• **EXERCISE GOAL**: Only the pictures should be left out; write out all other data exactly.

+ + + + + + +

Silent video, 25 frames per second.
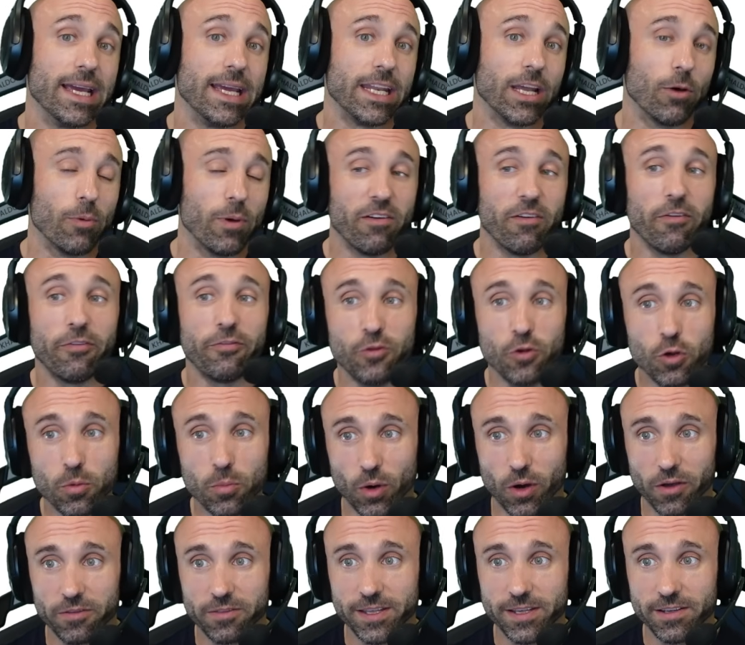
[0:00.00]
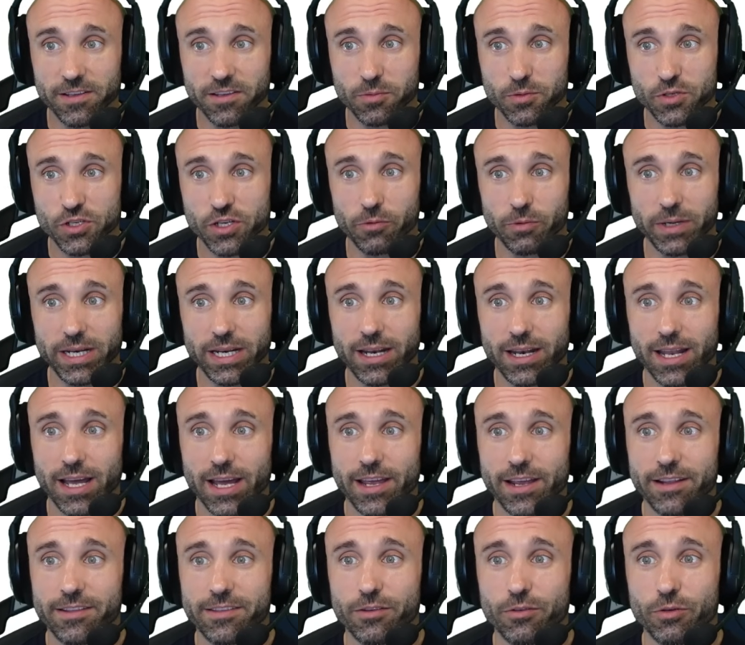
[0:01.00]
Now we have a few more things which I really
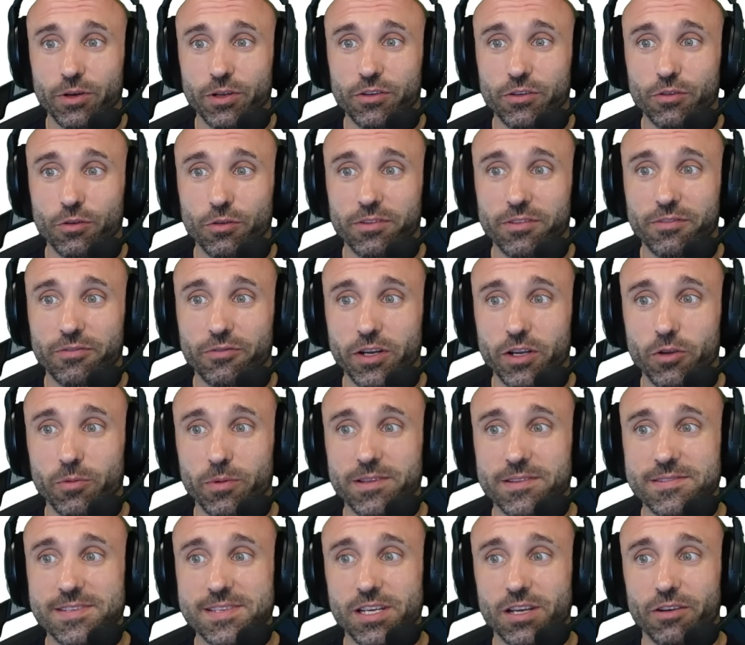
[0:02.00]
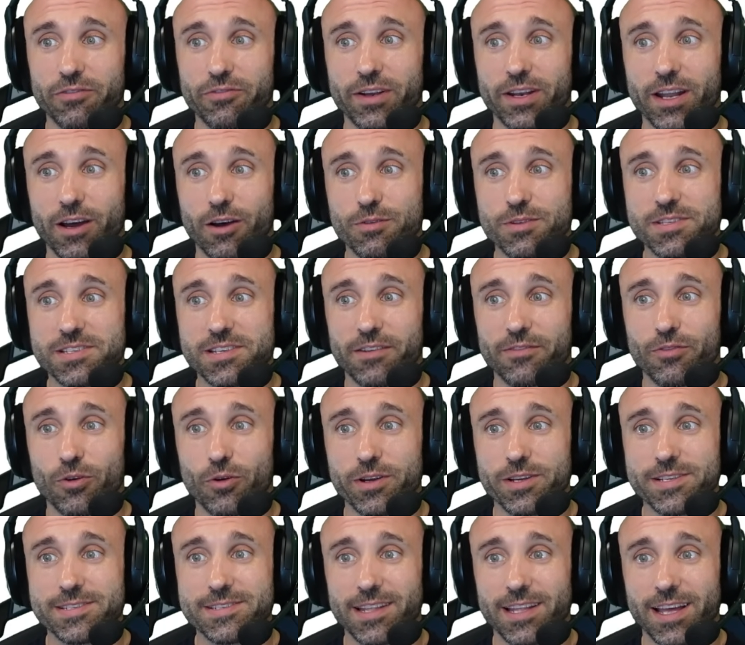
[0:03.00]
like. The reduced frequency of announcer
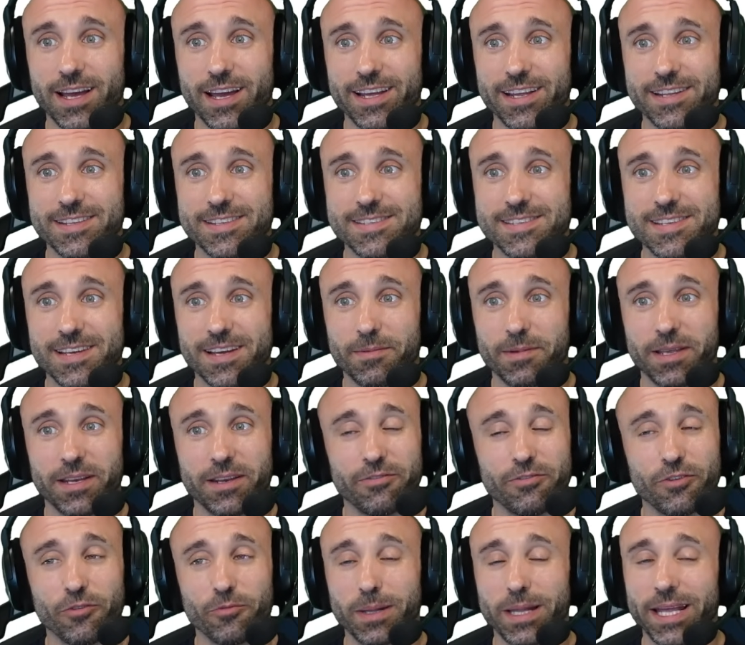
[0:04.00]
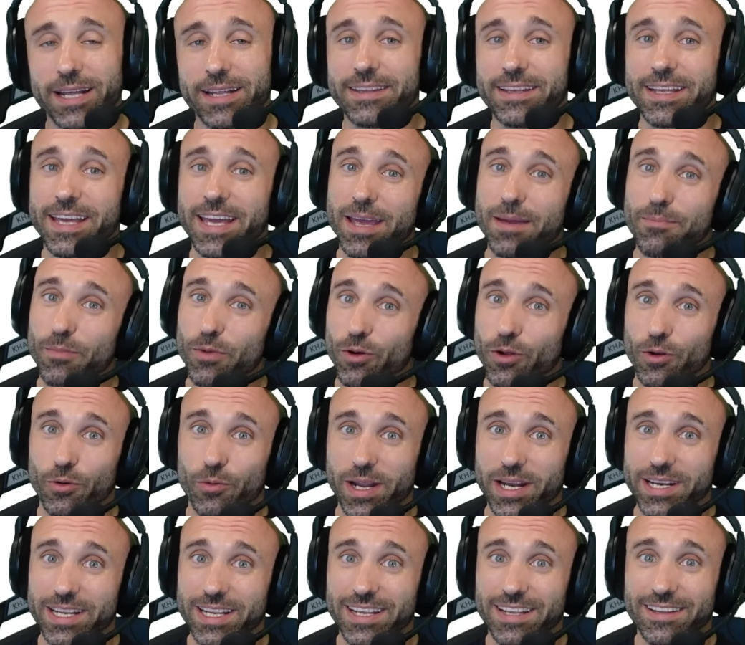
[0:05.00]
voice lines. I mean, if you played the game
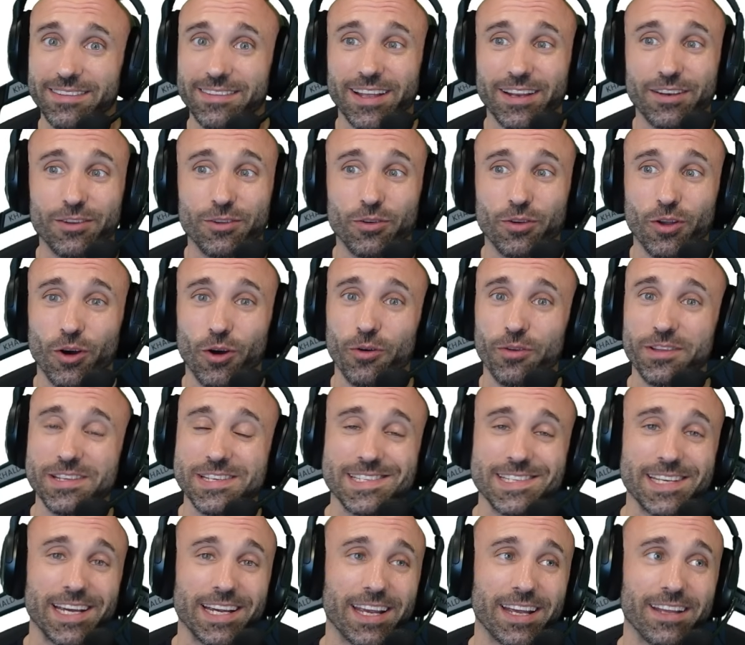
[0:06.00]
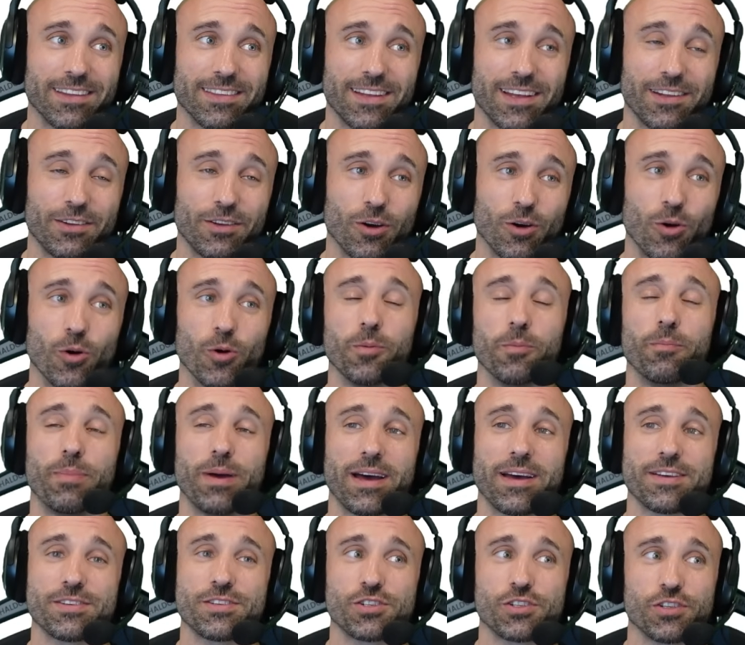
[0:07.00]
already, then you know the second that your own
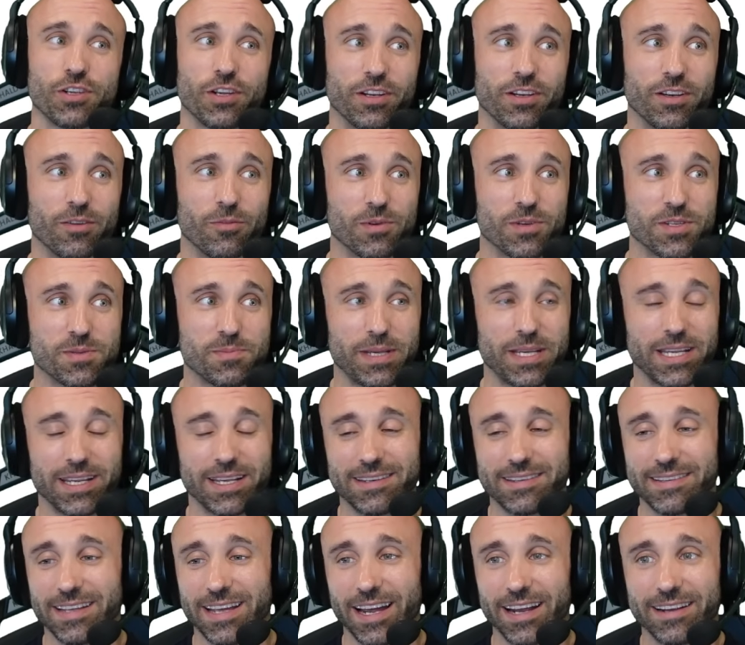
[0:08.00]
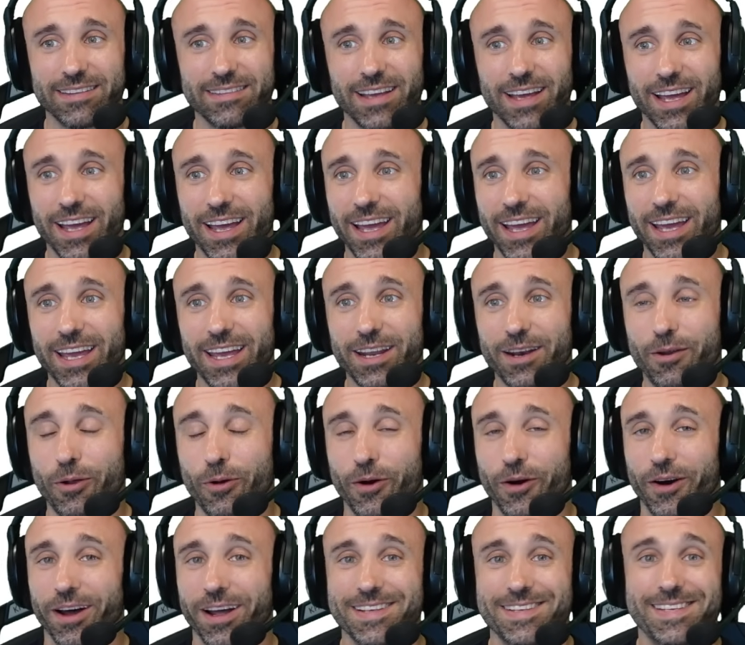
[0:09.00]
bastion was being attacked,
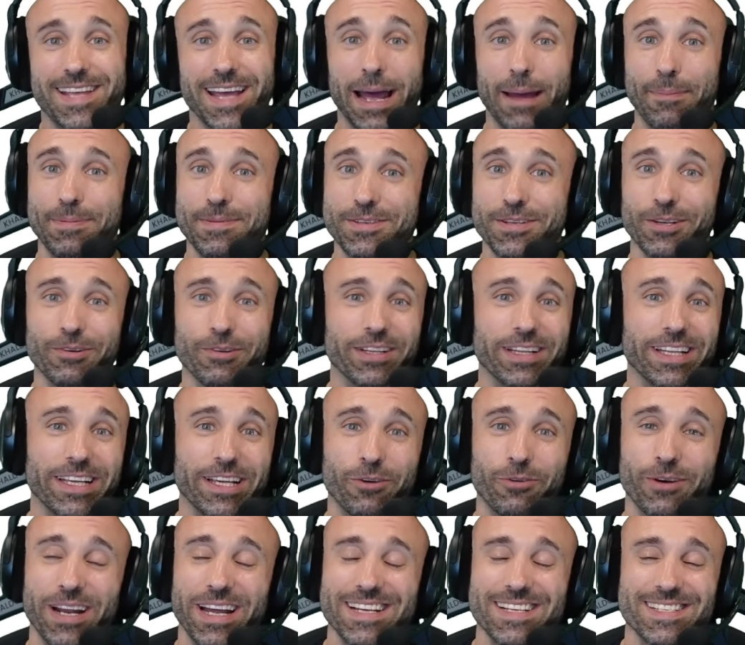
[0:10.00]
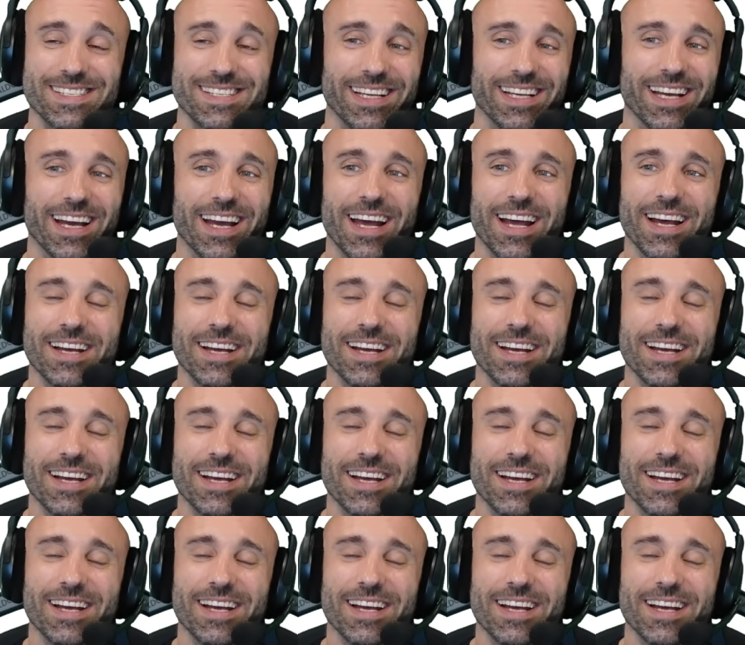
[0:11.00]
it was absolutely crazy.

+ + + + + + +

• **RESPONSE AREA**:
Silent video, 25 frames per second.
[0:00.00]
[0:01.00]
Now we have a few more things which I really
[0:02.00]
[0:03.00]
like. The reduced frequency of announcer
[0:04.00]
[0:05.00]
voice lines. I mean, if you played the game
[0:06.00]
[0:07.00]
already, then you know the second that your own
[0:08.00]
[0:09.00]
bastion was being attacked,
[0:10.00]
[0:11.00]
it was absolutely crazy.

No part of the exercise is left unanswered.